L’arte secondo Sigmund Freud. Il poeta e la fantasia
Di grande interesse è la similitudine da lui fatta tra l’artista e il bambino sull’onda dell’analogia tra l’arte e il gioco. Analogia che nel saggio Il poeta e la fantasia lo porterà ad aprire prospettive non convenzionali sulla funzione del teatro e sul carattere dell’attore. Trovando riprova di questa analogia nella comunanza linguistica che in alcune lingue –come l’inglese, il francese e il tedesco– sovrappone le due sfere semantiche.
Il verbo giocare (“to play”, “jouer”, “spielen”) è usato infatti per denotare sia attività ludiche sia attività artistiche. Ad esempio, l’attore non si trova più a “recitare” una parte, ma a “giocare” un ruolo, cioè a vivere esprimendo molto più e molto più intensamente se stesso di quanto non faccia nella vita ordinaria.
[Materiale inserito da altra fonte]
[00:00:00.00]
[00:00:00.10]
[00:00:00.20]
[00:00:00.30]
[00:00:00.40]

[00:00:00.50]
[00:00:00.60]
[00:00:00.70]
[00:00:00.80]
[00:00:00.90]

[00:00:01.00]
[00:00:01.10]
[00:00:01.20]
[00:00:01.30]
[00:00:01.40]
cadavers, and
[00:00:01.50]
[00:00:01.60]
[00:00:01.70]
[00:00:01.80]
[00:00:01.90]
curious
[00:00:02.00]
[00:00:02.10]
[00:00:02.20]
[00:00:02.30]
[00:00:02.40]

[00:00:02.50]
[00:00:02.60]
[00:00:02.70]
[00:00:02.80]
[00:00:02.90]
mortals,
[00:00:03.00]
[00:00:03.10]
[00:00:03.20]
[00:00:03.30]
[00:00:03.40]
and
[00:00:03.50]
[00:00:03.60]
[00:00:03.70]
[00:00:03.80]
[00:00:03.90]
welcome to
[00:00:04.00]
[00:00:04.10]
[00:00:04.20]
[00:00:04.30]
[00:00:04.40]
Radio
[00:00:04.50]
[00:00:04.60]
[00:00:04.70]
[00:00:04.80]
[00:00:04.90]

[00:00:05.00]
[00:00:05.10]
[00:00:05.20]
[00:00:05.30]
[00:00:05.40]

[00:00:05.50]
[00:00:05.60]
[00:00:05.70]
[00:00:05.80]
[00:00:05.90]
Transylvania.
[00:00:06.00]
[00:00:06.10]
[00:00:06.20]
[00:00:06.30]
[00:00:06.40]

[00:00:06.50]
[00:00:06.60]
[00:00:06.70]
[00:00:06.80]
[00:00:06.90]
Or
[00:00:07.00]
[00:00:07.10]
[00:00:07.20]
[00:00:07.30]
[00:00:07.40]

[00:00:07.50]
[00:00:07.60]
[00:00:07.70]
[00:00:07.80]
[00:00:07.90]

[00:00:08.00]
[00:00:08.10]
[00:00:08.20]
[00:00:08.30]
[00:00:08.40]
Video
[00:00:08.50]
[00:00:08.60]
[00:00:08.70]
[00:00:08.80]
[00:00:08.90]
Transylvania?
In tal caso ‘vive’ un dramma che non si svolge sul piano della rappresentazione, ma su quello della realtà. Con il concetto di gioco dunque Freud lega a filo doppio l’arte al mondo psichico dell’artista, individuando uno dei nuclei della sua creazione nella spontaneità infantile e riconducendo le risposte libidiche alla stessa attività ludica.
L’arte come i sogni come i motti di spirito è un prodotto dell’inconscio, una regressione al servizio dell’io, in cui il
contatto con la realtà è prontamente recuperabile. Freud in Precisazioni sui due principi dell’accadere psichico (1911) dice:
“L’artista si distacca dalla realtà…poi però trova la via per ritornare ad essa …perché grazie alle sue doti particolari, trasfigura le sue fantasie in una nuova specie di cose vere”
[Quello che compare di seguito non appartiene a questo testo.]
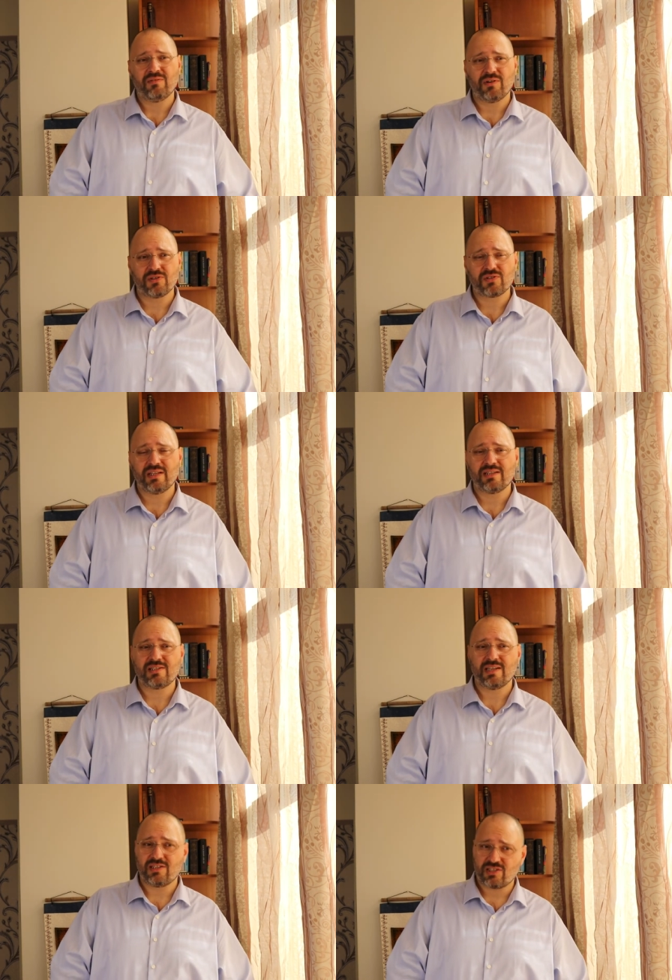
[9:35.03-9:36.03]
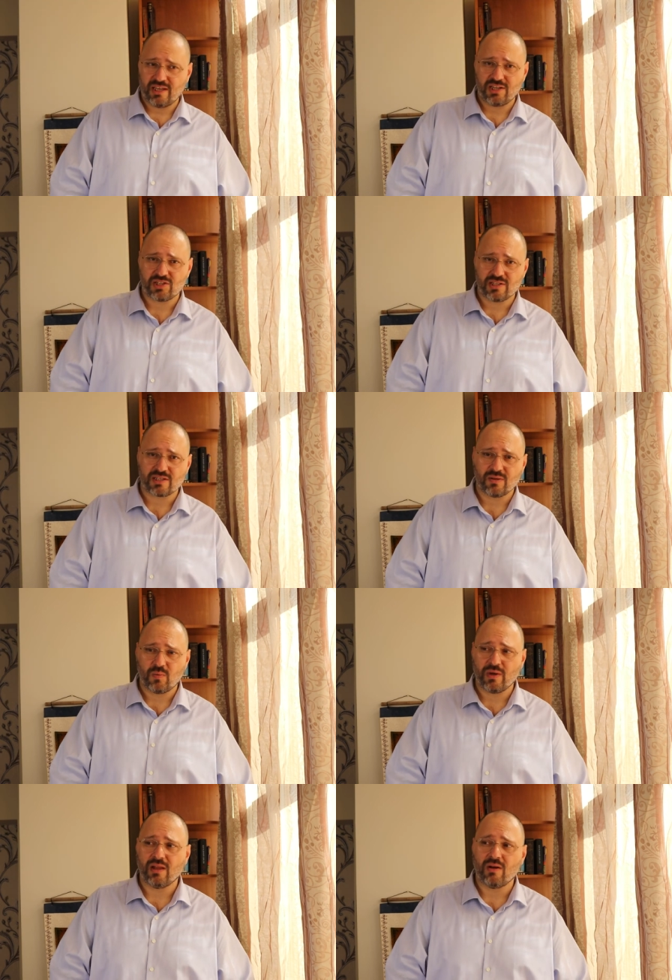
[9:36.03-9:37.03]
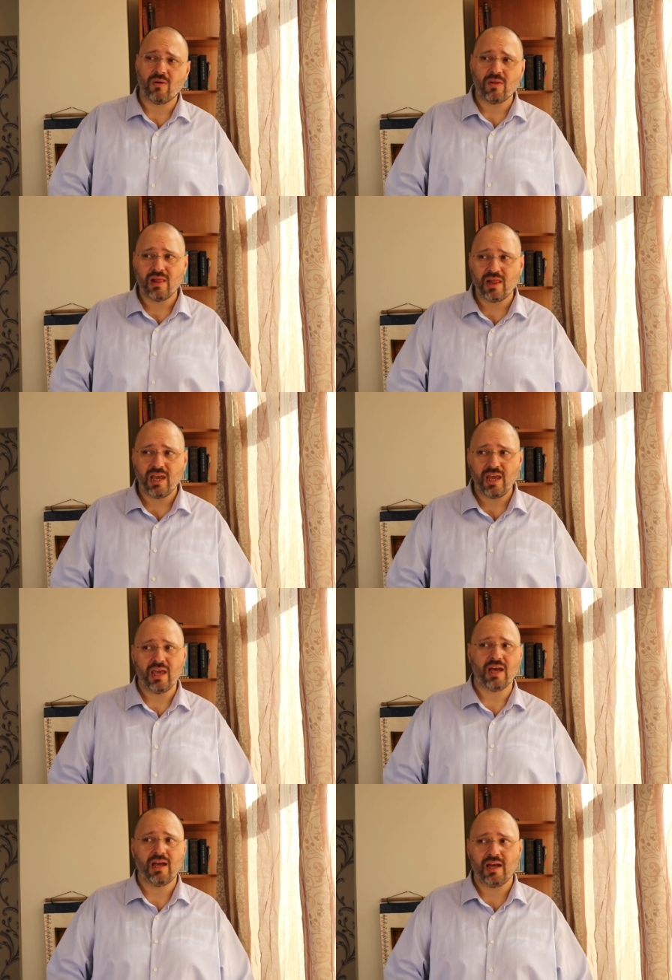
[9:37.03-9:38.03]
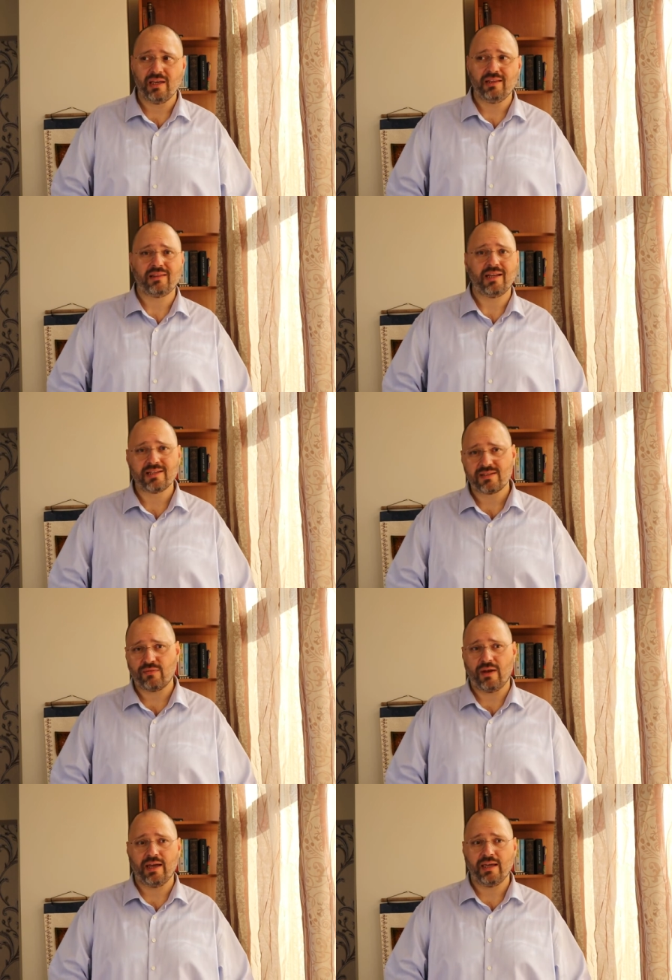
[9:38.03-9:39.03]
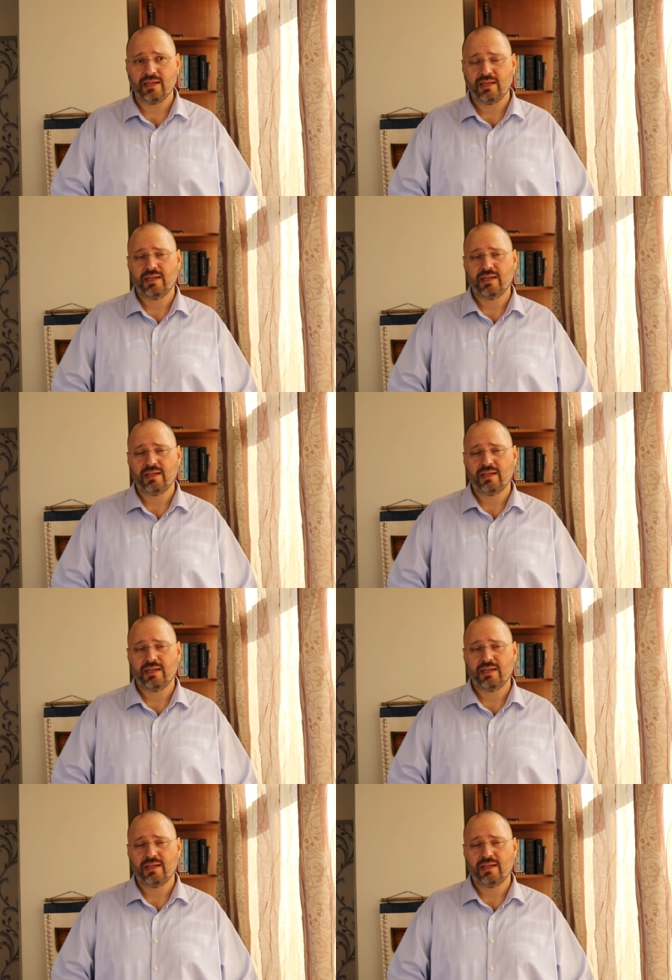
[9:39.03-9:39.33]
First, such sanctions will only uh, intensify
Nella psicoanalisi come nell’arte si danno esperienze vere ma non reali
Il ritorno alla realtà è infatti necessario per rendere concreta la figurabilità dell’opera e la sua comunicabilità, affinché possa essere da tutti godibile. Nella psicoanalisi e nell’arte si danno esperienze vere ma non reali, come nel teatro dove tutto è finto, ma niente è falso. La fantasia con la simbolizzazione crea il regno della possibilità dove la pulsione affrancata dall’istinto può trovare oggetti sostitutivi, in cui non prevale la cesura, ma dove i confini consentono il contatto e la porosità tra sogno e realtà, tra coscienza e inconscio, tra passato presente e futuro.